Your instructions: The copy you give must match the listing below exactly and contain no pictures.

Materials provided:

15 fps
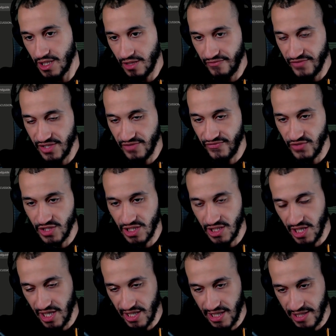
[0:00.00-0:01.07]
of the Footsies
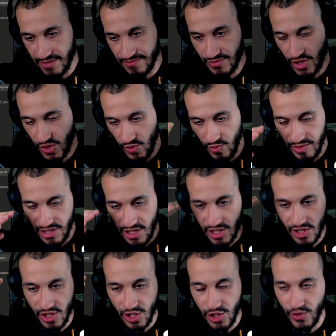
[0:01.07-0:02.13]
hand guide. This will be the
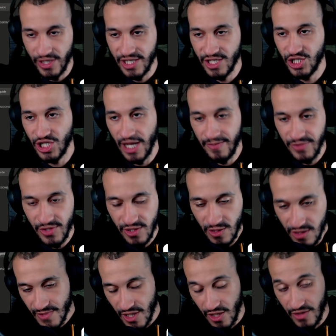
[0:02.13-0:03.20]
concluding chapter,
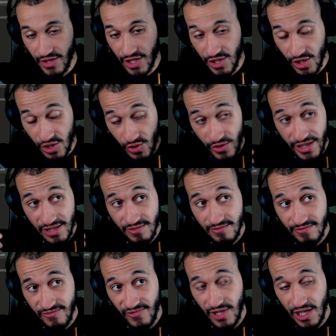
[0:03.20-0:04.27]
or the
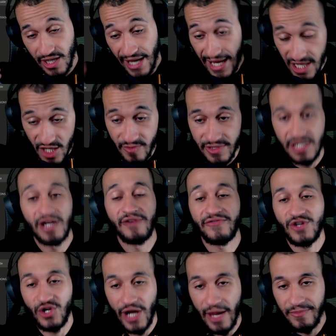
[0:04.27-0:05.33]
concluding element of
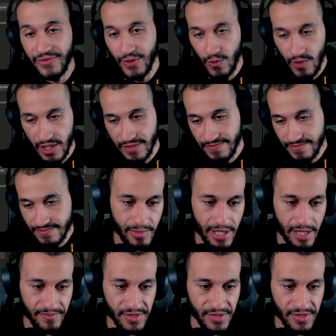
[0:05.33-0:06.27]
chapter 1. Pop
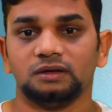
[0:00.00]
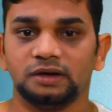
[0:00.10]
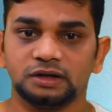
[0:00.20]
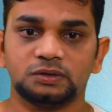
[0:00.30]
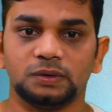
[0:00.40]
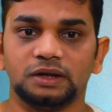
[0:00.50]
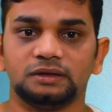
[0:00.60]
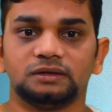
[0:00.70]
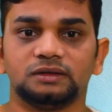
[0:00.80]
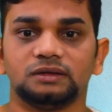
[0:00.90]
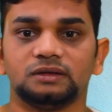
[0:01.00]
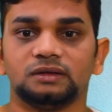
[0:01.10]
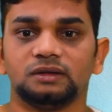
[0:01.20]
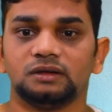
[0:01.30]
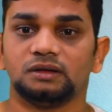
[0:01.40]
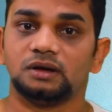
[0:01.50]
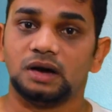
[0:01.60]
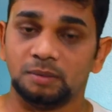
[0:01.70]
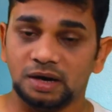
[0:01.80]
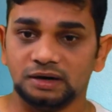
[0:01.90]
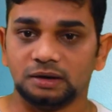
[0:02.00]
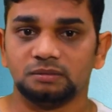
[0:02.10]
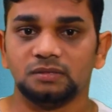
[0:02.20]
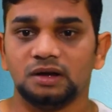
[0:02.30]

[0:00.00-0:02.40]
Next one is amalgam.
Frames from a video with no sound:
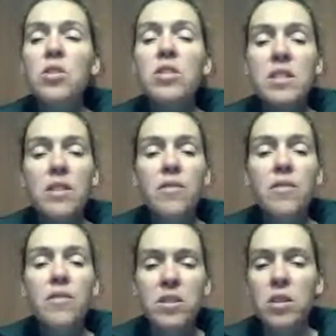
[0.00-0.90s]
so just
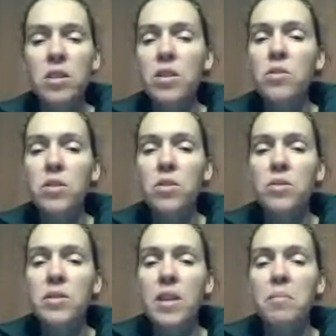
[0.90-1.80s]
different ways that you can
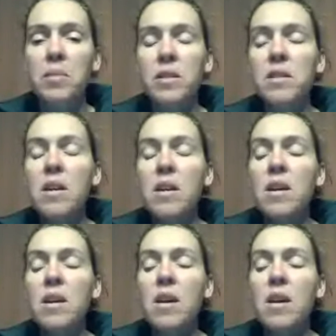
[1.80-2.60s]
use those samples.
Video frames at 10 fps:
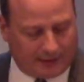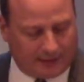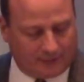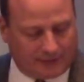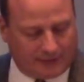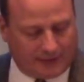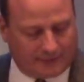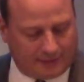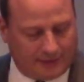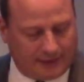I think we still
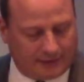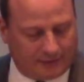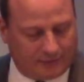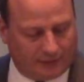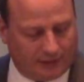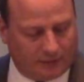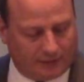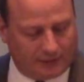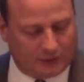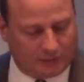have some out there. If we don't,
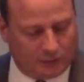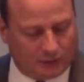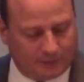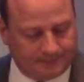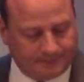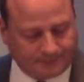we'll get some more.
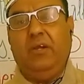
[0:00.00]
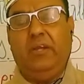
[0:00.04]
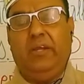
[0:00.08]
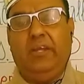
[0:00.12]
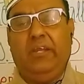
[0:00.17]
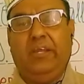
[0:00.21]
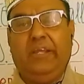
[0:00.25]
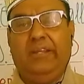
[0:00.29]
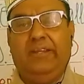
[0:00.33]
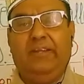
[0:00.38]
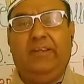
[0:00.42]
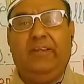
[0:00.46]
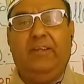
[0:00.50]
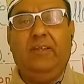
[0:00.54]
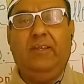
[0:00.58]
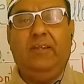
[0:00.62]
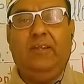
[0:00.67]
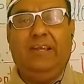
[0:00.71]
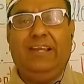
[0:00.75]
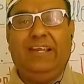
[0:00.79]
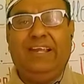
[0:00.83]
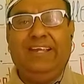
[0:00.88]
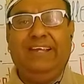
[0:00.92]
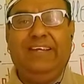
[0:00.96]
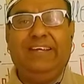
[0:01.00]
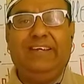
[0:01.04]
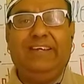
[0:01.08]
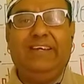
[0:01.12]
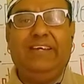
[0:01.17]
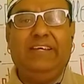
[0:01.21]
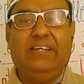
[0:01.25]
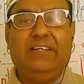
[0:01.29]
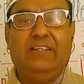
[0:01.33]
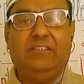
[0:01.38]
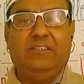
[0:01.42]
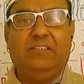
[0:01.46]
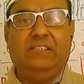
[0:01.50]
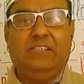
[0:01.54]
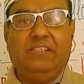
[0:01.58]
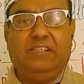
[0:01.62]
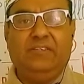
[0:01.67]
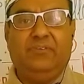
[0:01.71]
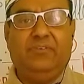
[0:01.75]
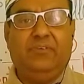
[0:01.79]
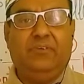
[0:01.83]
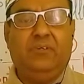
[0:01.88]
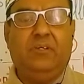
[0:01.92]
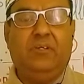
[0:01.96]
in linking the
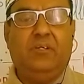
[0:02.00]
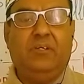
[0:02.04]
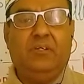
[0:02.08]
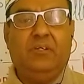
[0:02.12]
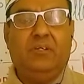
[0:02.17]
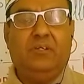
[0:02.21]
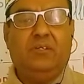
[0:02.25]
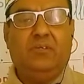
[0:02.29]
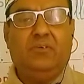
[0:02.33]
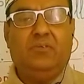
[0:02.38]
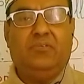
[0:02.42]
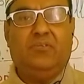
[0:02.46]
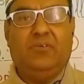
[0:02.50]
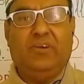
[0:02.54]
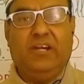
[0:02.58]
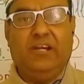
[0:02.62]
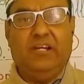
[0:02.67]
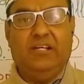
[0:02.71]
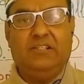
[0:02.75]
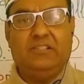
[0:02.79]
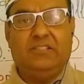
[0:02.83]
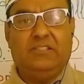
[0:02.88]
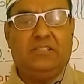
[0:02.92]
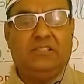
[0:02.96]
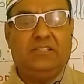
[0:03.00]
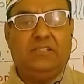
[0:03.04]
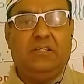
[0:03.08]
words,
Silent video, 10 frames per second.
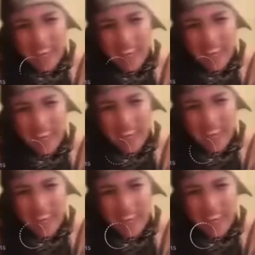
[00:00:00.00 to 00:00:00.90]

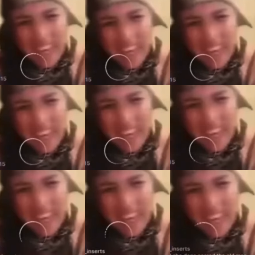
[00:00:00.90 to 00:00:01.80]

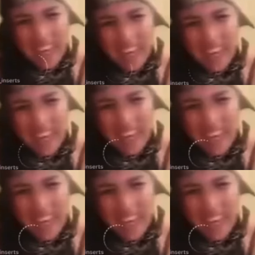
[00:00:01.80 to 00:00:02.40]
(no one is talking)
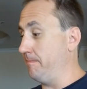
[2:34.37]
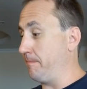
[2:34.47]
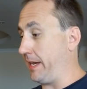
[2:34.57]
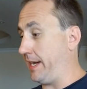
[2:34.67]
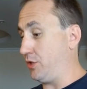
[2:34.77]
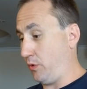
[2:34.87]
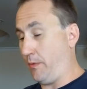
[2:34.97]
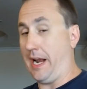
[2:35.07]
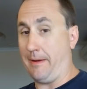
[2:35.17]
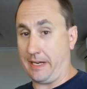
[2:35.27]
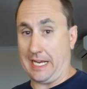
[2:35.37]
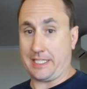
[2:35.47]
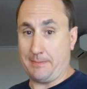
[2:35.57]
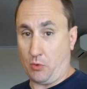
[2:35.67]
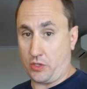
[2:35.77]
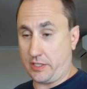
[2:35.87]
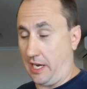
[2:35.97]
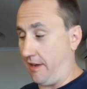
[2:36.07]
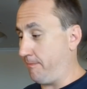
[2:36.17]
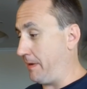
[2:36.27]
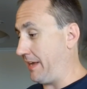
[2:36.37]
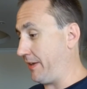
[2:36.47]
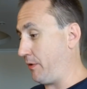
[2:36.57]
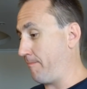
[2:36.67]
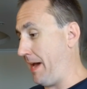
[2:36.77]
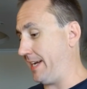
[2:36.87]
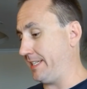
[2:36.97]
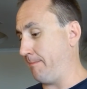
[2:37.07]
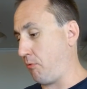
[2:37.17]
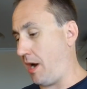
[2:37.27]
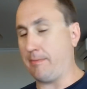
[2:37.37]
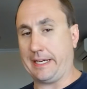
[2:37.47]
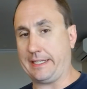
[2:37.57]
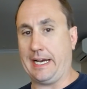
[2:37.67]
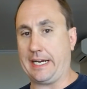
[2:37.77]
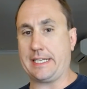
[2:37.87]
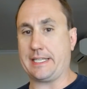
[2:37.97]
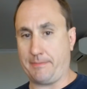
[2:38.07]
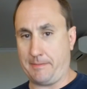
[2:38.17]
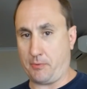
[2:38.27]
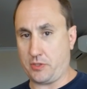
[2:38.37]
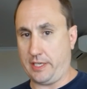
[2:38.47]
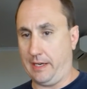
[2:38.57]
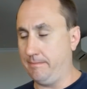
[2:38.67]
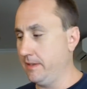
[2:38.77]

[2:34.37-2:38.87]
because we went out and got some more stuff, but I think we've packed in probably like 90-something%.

Result of this task:
15 fps
[0:00.00-0:01.07]
of the Footsies
[0:01.07-0:02.13]
hand guide. This will be the
[0:02.13-0:03.20]
concluding chapter,
[0:03.20-0:04.27]
or the
[0:04.27-0:05.33]
concluding element of
[0:05.33-0:06.27]
chapter 1. Pop
[0:00.00]
[0:00.10]
[0:00.20]
[0:00.30]
[0:00.40]
[0:00.50]
[0:00.60]
[0:00.70]
[0:00.80]
[0:00.90]
[0:01.00]
[0:01.10]
[0:01.20]
[0:01.30]
[0:01.40]
[0:01.50]
[0:01.60]
[0:01.70]
[0:01.80]
[0:01.90]
[0:02.00]
[0:02.10]
[0:02.20]
[0:02.30]

[0:00.00-0:02.40]
Next one is amalgam.
Frames from a video with no sound:
[0.00-0.90s]
so just
[0.90-1.80s]
different ways that you can
[1.80-2.60s]
use those samples.
Video frames at 10 fps:
I think we still
have some out there. If we don't,
we'll get some more.
[0:00.00]
[0:00.04]
[0:00.08]
[0:00.12]
[0:00.17]
[0:00.21]
[0:00.25]
[0:00.29]
[0:00.33]
[0:00.38]
[0:00.42]
[0:00.46]
[0:00.50]
[0:00.54]
[0:00.58]
[0:00.62]
[0:00.67]
[0:00.71]
[0:00.75]
[0:00.79]
[0:00.83]
[0:00.88]
[0:00.92]
[0:00.96]
[0:01.00]
[0:01.04]
[0:01.08]
[0:01.12]
[0:01.17]
[0:01.21]
[0:01.25]
[0:01.29]
[0:01.33]
[0:01.38]
[0:01.42]
[0:01.46]
[0:01.50]
[0:01.54]
[0:01.58]
[0:01.62]
[0:01.67]
[0:01.71]
[0:01.75]
[0:01.79]
[0:01.83]
[0:01.88]
[0:01.92]
[0:01.96]
in linking the
[0:02.00]
[0:02.04]
[0:02.08]
[0:02.12]
[0:02.17]
[0:02.21]
[0:02.25]
[0:02.29]
[0:02.33]
[0:02.38]
[0:02.42]
[0:02.46]
[0:02.50]
[0:02.54]
[0:02.58]
[0:02.62]
[0:02.67]
[0:02.71]
[0:02.75]
[0:02.79]
[0:02.83]
[0:02.88]
[0:02.92]
[0:02.96]
[0:03.00]
[0:03.04]
[0:03.08]
words,
Silent video, 10 frames per second.
[00:00:00.00 to 00:00:00.90]

[00:00:00.90 to 00:00:01.80]

[00:00:01.80 to 00:00:02.40]
(no one is talking)
[2:34.37]
[2:34.47]
[2:34.57]
[2:34.67]
[2:34.77]
[2:34.87]
[2:34.97]
[2:35.07]
[2:35.17]
[2:35.27]
[2:35.37]
[2:35.47]
[2:35.57]
[2:35.67]
[2:35.77]
[2:35.87]
[2:35.97]
[2:36.07]
[2:36.17]
[2:36.27]
[2:36.37]
[2:36.47]
[2:36.57]
[2:36.67]
[2:36.77]
[2:36.87]
[2:36.97]
[2:37.07]
[2:37.17]
[2:37.27]
[2:37.37]
[2:37.47]
[2:37.57]
[2:37.67]
[2:37.77]
[2:37.87]
[2:37.97]
[2:38.07]
[2:38.17]
[2:38.27]
[2:38.37]
[2:38.47]
[2:38.57]
[2:38.67]
[2:38.77]

[2:34.37-2:38.87]
because we went out and got some more stuff, but I think we've packed in probably like 90-something%.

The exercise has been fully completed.